For this exercise, transcribe the records below without changing a word.

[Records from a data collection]
BEGIN

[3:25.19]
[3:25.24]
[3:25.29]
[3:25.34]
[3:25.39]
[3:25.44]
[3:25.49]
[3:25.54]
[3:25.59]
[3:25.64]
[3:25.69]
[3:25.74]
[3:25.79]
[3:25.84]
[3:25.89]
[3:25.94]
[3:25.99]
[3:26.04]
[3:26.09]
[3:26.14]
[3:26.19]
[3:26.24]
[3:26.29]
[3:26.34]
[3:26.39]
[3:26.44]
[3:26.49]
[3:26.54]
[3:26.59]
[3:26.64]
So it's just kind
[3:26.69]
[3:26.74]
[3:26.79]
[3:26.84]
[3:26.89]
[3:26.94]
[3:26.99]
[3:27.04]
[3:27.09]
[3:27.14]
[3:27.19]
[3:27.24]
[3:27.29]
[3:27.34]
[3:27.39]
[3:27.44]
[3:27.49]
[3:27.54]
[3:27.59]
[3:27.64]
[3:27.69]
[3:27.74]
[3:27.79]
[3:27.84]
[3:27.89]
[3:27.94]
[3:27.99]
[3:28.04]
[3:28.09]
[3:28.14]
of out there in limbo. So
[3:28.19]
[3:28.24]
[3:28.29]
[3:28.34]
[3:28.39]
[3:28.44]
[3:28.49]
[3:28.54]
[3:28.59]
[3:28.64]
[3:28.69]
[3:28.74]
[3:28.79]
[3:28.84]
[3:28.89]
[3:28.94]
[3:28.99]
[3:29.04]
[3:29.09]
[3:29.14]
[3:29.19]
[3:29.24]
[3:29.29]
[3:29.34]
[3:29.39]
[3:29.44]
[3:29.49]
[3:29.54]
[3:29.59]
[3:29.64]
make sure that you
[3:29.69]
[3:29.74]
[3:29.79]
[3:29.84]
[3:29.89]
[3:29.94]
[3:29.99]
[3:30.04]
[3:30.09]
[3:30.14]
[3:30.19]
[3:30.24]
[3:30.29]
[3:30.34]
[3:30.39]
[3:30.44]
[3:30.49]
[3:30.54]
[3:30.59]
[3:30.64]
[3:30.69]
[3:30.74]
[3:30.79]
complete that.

END

» **Answer below**
[3:25.19]
[3:25.24]
[3:25.29]
[3:25.34]
[3:25.39]
[3:25.44]
[3:25.49]
[3:25.54]
[3:25.59]
[3:25.64]
[3:25.69]
[3:25.74]
[3:25.79]
[3:25.84]
[3:25.89]
[3:25.94]
[3:25.99]
[3:26.04]
[3:26.09]
[3:26.14]
[3:26.19]
[3:26.24]
[3:26.29]
[3:26.34]
[3:26.39]
[3:26.44]
[3:26.49]
[3:26.54]
[3:26.59]
[3:26.64]
So it's just kind
[3:26.69]
[3:26.74]
[3:26.79]
[3:26.84]
[3:26.89]
[3:26.94]
[3:26.99]
[3:27.04]
[3:27.09]
[3:27.14]
[3:27.19]
[3:27.24]
[3:27.29]
[3:27.34]
[3:27.39]
[3:27.44]
[3:27.49]
[3:27.54]
[3:27.59]
[3:27.64]
[3:27.69]
[3:27.74]
[3:27.79]
[3:27.84]
[3:27.89]
[3:27.94]
[3:27.99]
[3:28.04]
[3:28.09]
[3:28.14]
of out there in limbo. So
[3:28.19]
[3:28.24]
[3:28.29]
[3:28.34]
[3:28.39]
[3:28.44]
[3:28.49]
[3:28.54]
[3:28.59]
[3:28.64]
[3:28.69]
[3:28.74]
[3:28.79]
[3:28.84]
[3:28.89]
[3:28.94]
[3:28.99]
[3:29.04]
[3:29.09]
[3:29.14]
[3:29.19]
[3:29.24]
[3:29.29]
[3:29.34]
[3:29.39]
[3:29.44]
[3:29.49]
[3:29.54]
[3:29.59]
[3:29.64]
make sure that you
[3:29.69]
[3:29.74]
[3:29.79]
[3:29.84]
[3:29.89]
[3:29.94]
[3:29.99]
[3:30.04]
[3:30.09]
[3:30.14]
[3:30.19]
[3:30.24]
[3:30.29]
[3:30.34]
[3:30.39]
[3:30.44]
[3:30.49]
[3:30.54]
[3:30.59]
[3:30.64]
[3:30.69]
[3:30.74]
[3:30.79]
complete that.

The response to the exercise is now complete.